Many of the outlying areas will be greatly impacted from the shadow housing, which consists primarily of single-family homes that have been foreclosed. An area like Moreno Valley and the Interstate 215 corridor had tremendous construction of new apartments in the last 7 to 10 years and are now seeing the largest vacancy rates.
Projections are that the unemployment will hit bottom in the next 12 months. Meanwhile cap rates are rising above the 7 percent range from a low of sub-5 percent a few years ago. This is going to present tremendous opportunities for those who are positioned with liquidity and able to take advantage of these acquisitions. The upside of these acquisitions will create tremendous wealth for those who take advantage of it and use positive leverage for great cash flow.
— John Kalmikov is a senior vice president in Lee & Associates’ Riverside office.
In most areas of the Inland Empire, the erosion of core retail property fundamentals persists due in part to the continued retail store closures sparked by bankruptcy and poor sales. Add in the lack of available capital, billions of dollars of looming debt set to mature in the next 24 months, much tighter underwriting, deteriorating net operating incomes, historically low space demand and declining property values and you now have a recipe for disaster.
For most landlords, the focus has shifted to tenant retention, cash flow preservation and offering creative incentives to attract new tenants to fill these spaces.
According to CoStar, the Inland Empire’s retail vacancy went from 7 percent in fourth quarter 2008 to 8.1 percent in first quarter 2009 and is expected to increase throughout the balance of 2010. Market rents are continuing to decrease at an alarming rate, making this purely a tenant’s market. Most segments of the retail industry continue to report lower same-store sales, adding to the continued uncertainty in the sector. However, value-oriented retailers are posting sales increases, translating into limited expansion of these brands throughout most of the Inland Empire.

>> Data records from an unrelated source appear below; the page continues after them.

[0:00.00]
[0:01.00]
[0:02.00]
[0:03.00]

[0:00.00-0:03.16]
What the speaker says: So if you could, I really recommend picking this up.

Behind the scenes, retail properties are being forcibly pushed into a black hole as cash-flow preservation is nearly uncontrollable due to tenant instability and uncertainty. The catalyst in all this is the mounting vacancies and reduction of rents. Many 20-year-plus industry veterans purport that this is the worst they have ever seen the market and that their crystal balls have all but shattered. However, with the correction being seen, rent levels and asset values are receding to levels that offer good opportunities for investors and tenants alike to secure acquisitions that have not been a part of the market since the late 1990s.
— Brian Bielatowicz is principal and senior vice president at Lee & Associates as well as director of its Retail Services Group.